WHAT YOU SHOULD DO —
Go over the entries below line by line, copying each one that contains the word "Silent".

++++ INPUT

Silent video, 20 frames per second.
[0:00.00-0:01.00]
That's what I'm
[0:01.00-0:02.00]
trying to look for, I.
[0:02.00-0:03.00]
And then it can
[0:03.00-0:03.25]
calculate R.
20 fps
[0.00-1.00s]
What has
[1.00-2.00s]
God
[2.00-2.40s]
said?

++++++++
++++ INPUT

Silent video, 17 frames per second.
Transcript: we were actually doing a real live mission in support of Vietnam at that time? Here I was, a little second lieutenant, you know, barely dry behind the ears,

++++++++

SOLVED EXERCISE —
Silent video, 20 frames per second.
Silent video, 17 frames per second.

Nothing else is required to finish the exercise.